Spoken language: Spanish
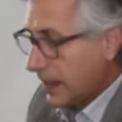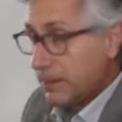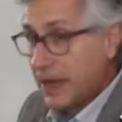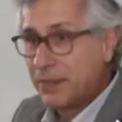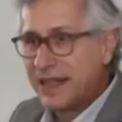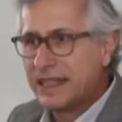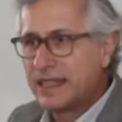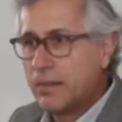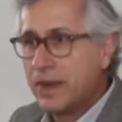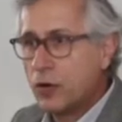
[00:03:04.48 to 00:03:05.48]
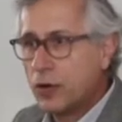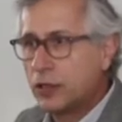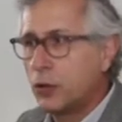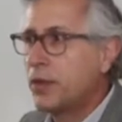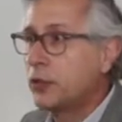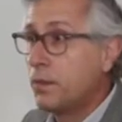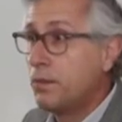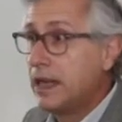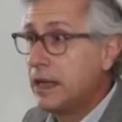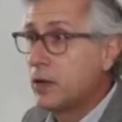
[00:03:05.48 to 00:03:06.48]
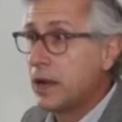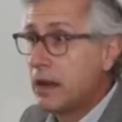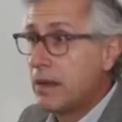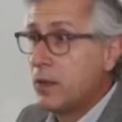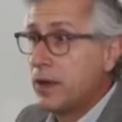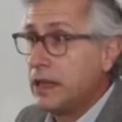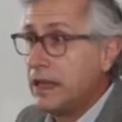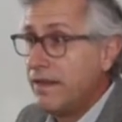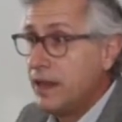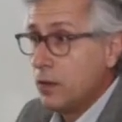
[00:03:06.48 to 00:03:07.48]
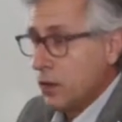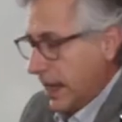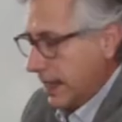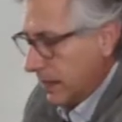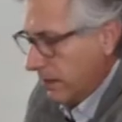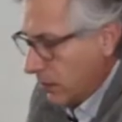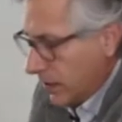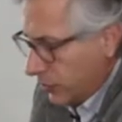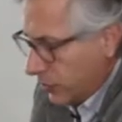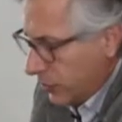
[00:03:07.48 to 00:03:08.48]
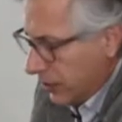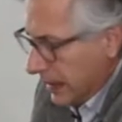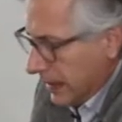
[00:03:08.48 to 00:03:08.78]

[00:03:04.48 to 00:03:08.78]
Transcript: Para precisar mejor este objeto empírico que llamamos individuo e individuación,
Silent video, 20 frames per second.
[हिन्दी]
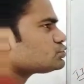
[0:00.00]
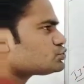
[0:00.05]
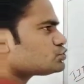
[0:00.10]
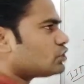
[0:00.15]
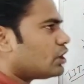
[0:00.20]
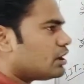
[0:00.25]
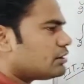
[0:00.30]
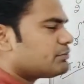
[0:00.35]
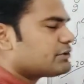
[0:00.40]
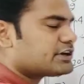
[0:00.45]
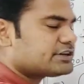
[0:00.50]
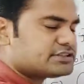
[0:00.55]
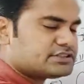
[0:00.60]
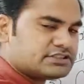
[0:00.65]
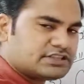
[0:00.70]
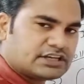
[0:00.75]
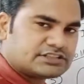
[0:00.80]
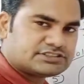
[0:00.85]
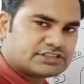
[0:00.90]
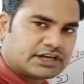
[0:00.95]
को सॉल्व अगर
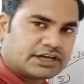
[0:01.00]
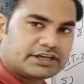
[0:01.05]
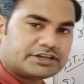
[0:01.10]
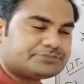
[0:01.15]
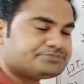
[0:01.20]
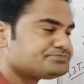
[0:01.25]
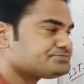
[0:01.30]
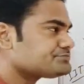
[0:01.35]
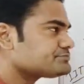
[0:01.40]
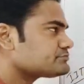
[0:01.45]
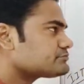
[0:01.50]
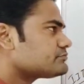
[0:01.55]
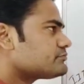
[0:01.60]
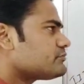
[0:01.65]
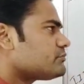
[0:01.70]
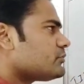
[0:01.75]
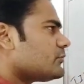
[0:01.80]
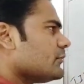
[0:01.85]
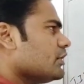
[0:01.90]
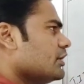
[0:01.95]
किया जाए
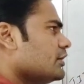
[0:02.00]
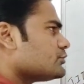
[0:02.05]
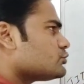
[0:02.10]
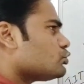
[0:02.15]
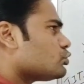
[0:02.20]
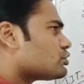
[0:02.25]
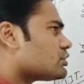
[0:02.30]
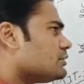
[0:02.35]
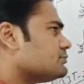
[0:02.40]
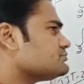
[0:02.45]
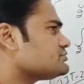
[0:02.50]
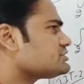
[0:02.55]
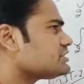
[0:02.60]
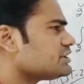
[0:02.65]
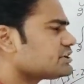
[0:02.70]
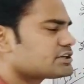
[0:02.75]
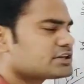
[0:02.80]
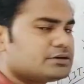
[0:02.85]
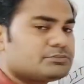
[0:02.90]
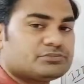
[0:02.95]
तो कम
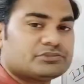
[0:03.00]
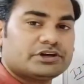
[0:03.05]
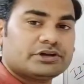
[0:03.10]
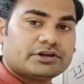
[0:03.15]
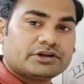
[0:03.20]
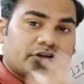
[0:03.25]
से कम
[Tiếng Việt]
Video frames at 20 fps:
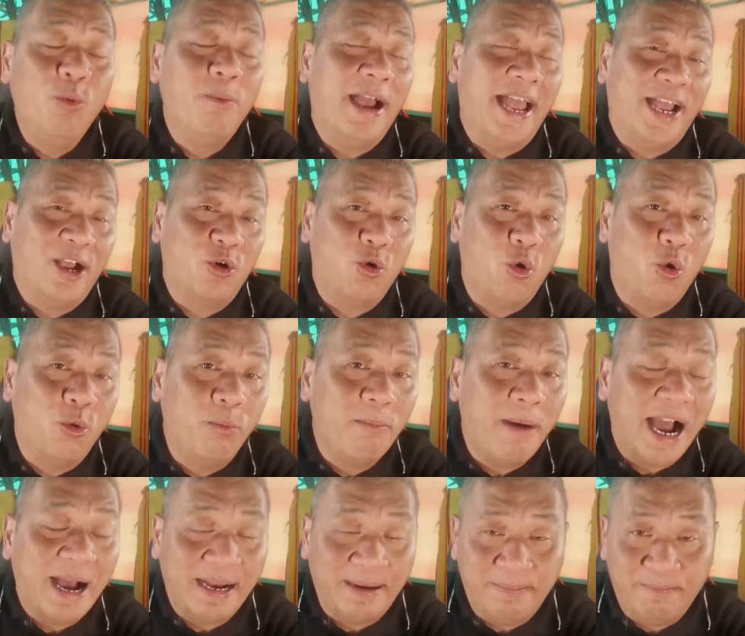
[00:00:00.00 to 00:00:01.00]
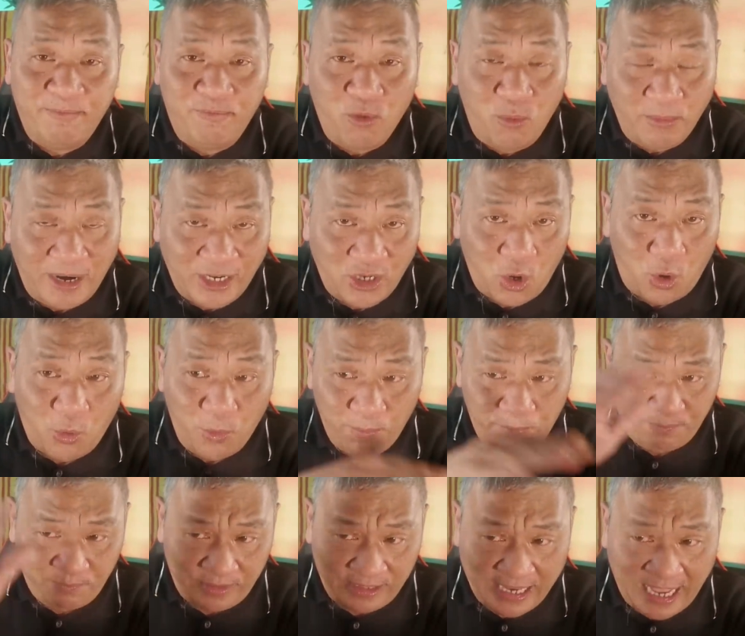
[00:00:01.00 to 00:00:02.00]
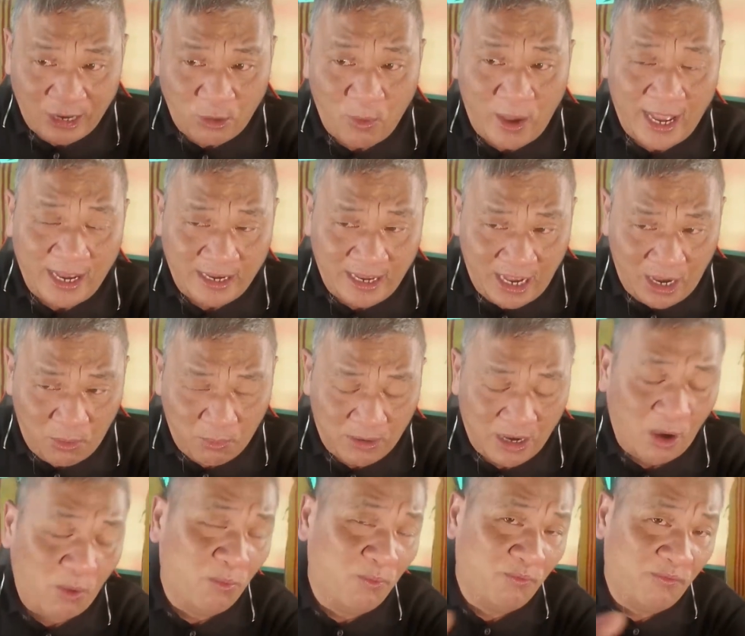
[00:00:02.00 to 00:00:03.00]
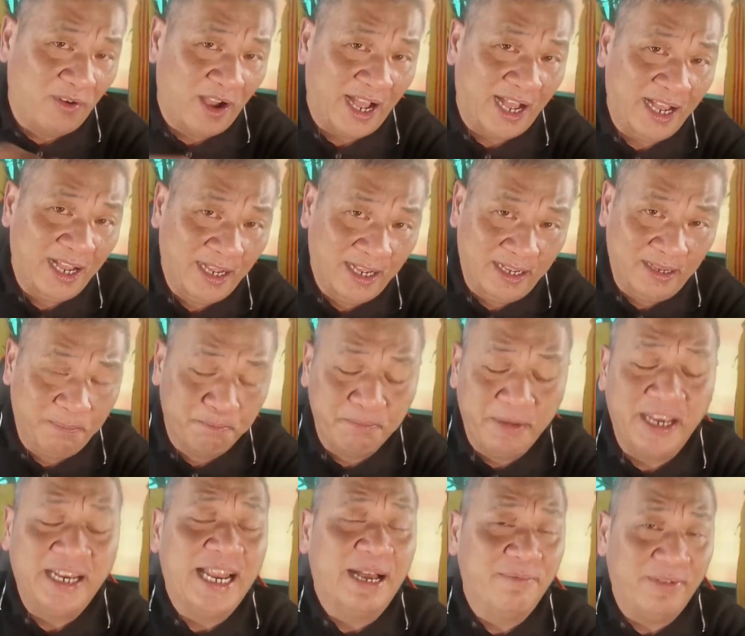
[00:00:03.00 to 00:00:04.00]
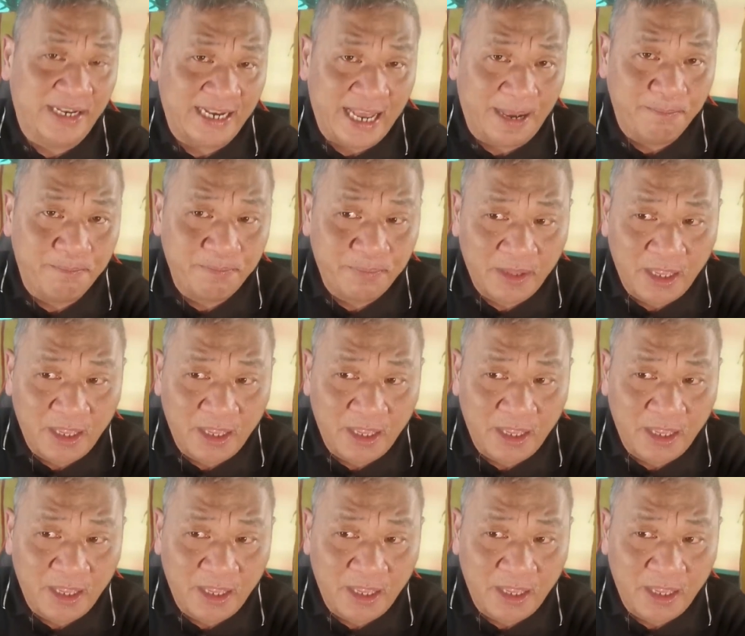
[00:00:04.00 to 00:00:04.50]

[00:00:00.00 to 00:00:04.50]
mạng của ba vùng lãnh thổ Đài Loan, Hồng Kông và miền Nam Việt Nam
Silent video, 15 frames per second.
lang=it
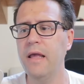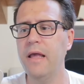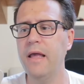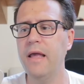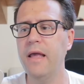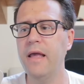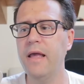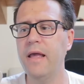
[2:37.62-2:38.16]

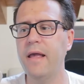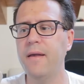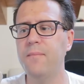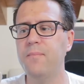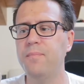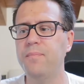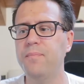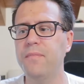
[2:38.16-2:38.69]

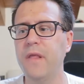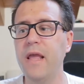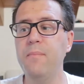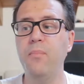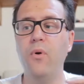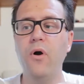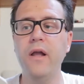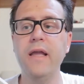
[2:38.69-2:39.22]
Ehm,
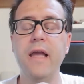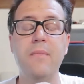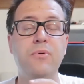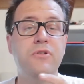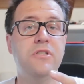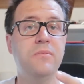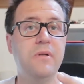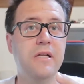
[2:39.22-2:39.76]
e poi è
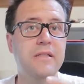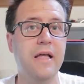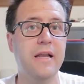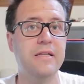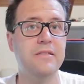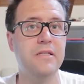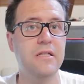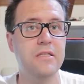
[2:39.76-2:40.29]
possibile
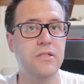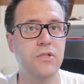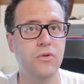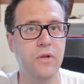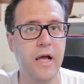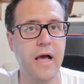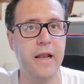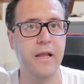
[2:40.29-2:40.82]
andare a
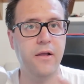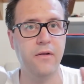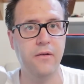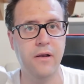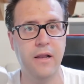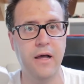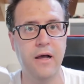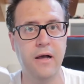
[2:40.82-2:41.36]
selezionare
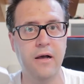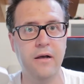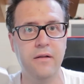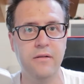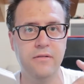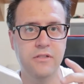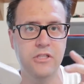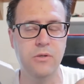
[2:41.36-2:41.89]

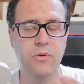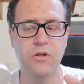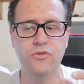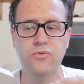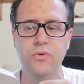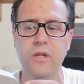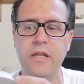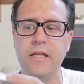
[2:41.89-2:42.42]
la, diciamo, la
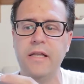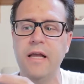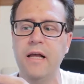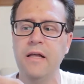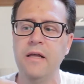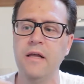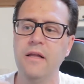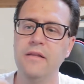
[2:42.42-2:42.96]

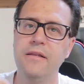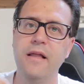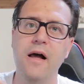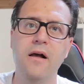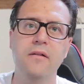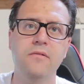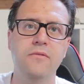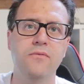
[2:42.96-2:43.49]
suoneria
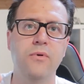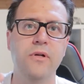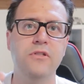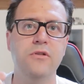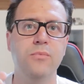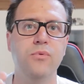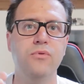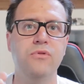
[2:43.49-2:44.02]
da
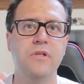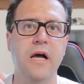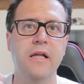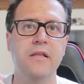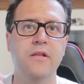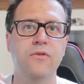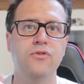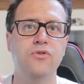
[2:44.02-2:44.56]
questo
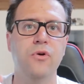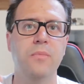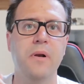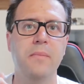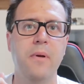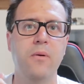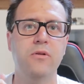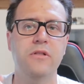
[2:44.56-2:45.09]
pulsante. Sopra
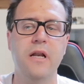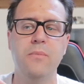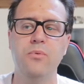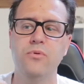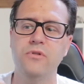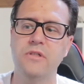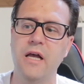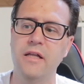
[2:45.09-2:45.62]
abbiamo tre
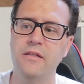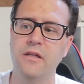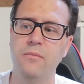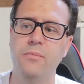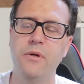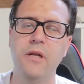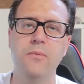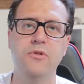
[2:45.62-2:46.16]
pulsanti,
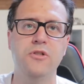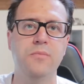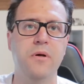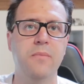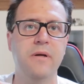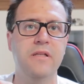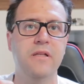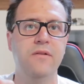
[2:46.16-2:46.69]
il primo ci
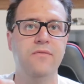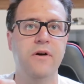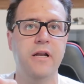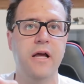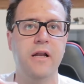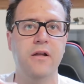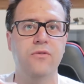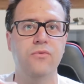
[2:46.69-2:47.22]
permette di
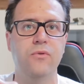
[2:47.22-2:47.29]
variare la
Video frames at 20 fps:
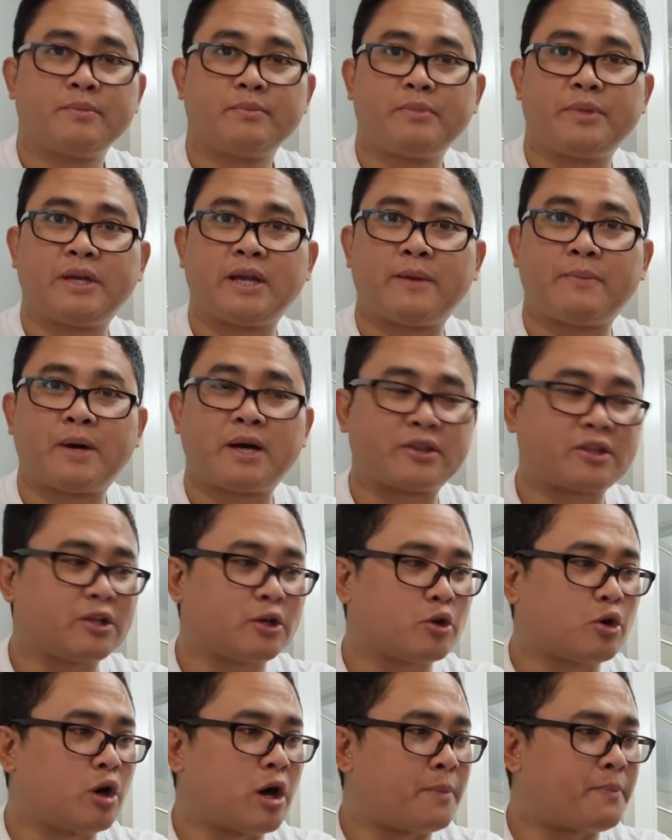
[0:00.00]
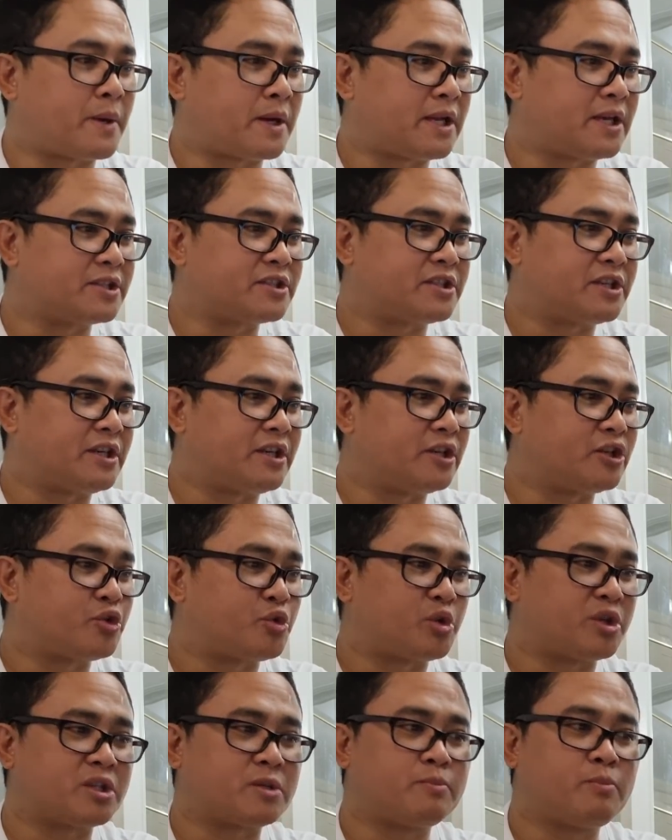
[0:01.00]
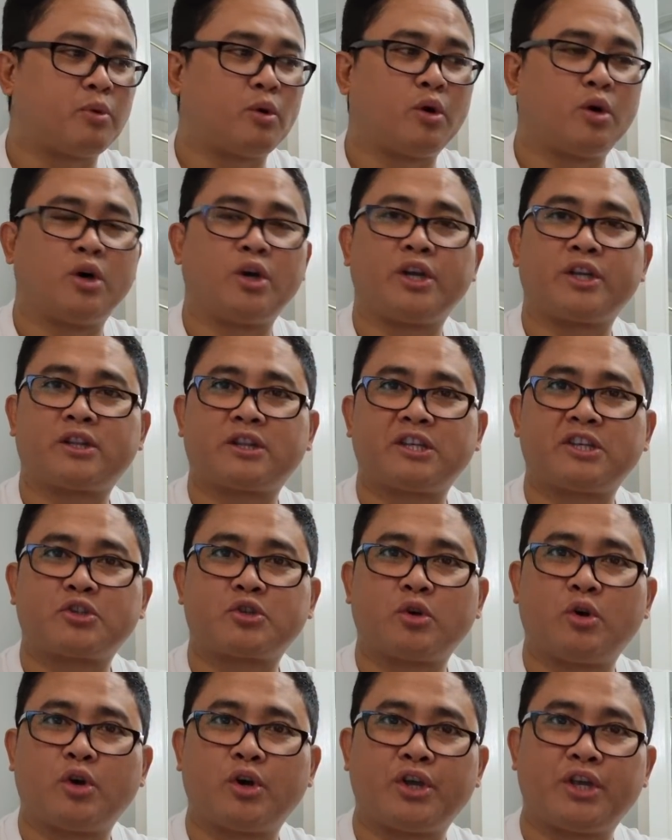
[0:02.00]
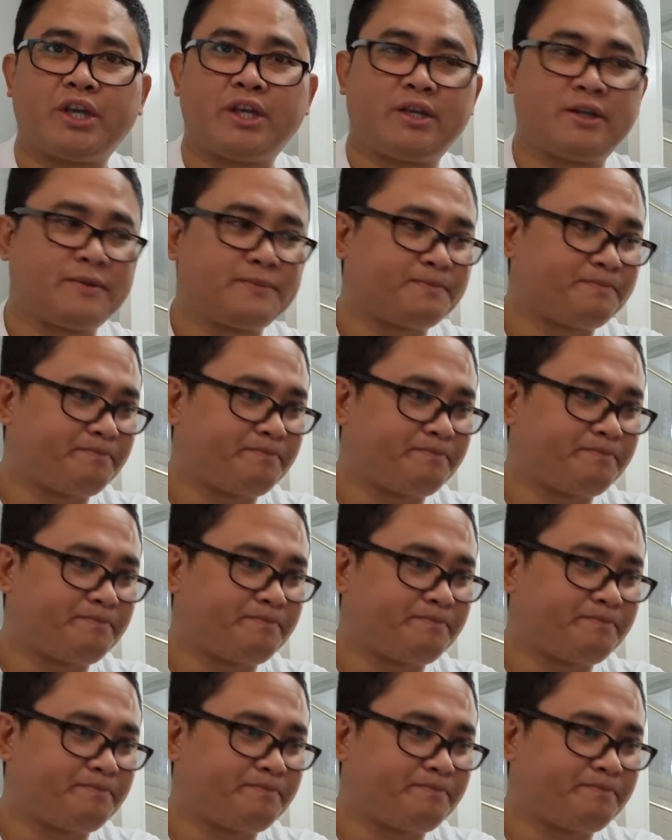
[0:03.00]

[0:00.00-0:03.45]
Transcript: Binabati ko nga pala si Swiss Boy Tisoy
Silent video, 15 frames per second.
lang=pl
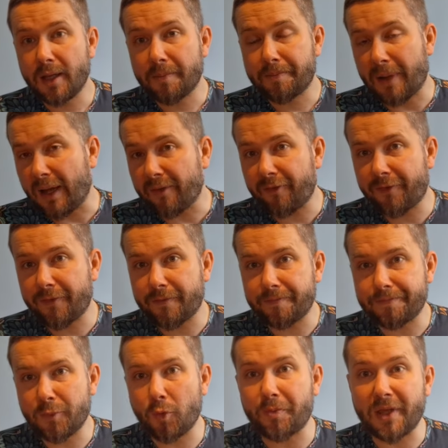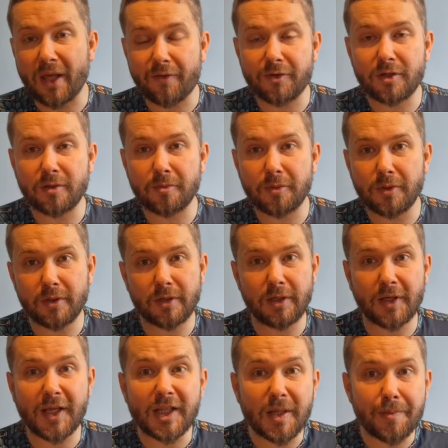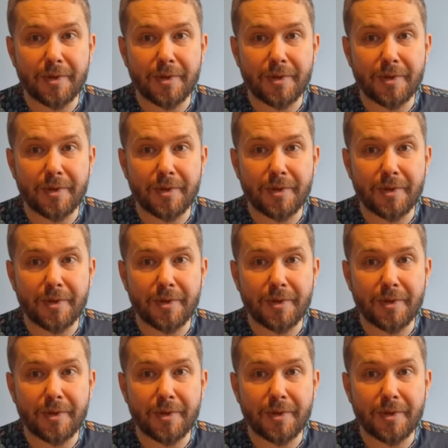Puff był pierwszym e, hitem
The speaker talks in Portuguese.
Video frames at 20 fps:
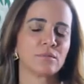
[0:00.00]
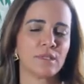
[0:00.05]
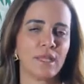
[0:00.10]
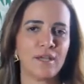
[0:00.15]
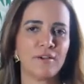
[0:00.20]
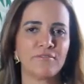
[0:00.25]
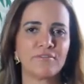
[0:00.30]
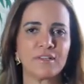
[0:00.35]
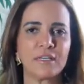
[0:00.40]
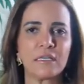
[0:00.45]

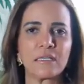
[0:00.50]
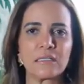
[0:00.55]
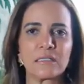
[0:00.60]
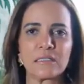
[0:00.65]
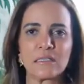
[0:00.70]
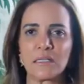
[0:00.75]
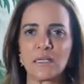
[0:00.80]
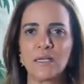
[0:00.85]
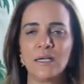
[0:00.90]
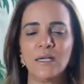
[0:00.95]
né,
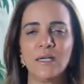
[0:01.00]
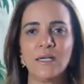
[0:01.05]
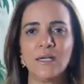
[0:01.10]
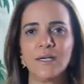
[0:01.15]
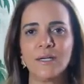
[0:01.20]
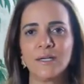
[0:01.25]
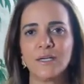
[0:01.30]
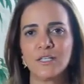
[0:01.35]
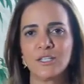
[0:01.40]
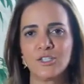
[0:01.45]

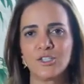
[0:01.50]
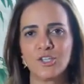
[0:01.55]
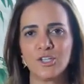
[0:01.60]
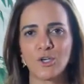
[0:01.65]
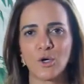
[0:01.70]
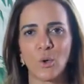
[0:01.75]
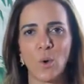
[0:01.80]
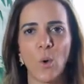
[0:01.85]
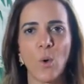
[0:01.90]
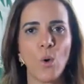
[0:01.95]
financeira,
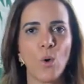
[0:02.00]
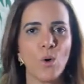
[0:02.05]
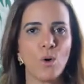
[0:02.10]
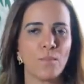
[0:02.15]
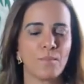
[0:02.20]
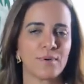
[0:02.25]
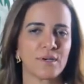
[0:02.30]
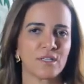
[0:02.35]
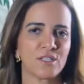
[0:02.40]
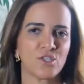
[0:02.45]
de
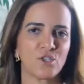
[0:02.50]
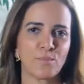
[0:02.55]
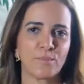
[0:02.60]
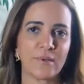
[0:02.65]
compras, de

☆ ☆ ☆ ☆ ☆ ☆ ☆

# EXERCISE
Reproduce the listing above only between the lines holding "[2:42.96-2:43.49]" and "The speaker talks in Portuguese.", inclusive. Every line must match exactly, and pictures are dropped.

# RESULT OF THE EXERCISE
[2:42.96-2:43.49]
suoneria
[2:43.49-2:44.02]
da
[2:44.02-2:44.56]
questo
[2:44.56-2:45.09]
pulsante. Sopra
[2:45.09-2:45.62]
abbiamo tre
[2:45.62-2:46.16]
pulsanti,
[2:46.16-2:46.69]
il primo ci
[2:46.69-2:47.22]
permette di
[2:47.22-2:47.29]
variare la
Video frames at 20 fps:
[0:00.00]
[0:01.00]
[0:02.00]
[0:03.00]

[0:00.00-0:03.45]
Transcript: Binabati ko nga pala si Swiss Boy Tisoy
Silent video, 15 frames per second.
lang=pl
Puff był pierwszym e, hitem
The speaker talks in Portuguese.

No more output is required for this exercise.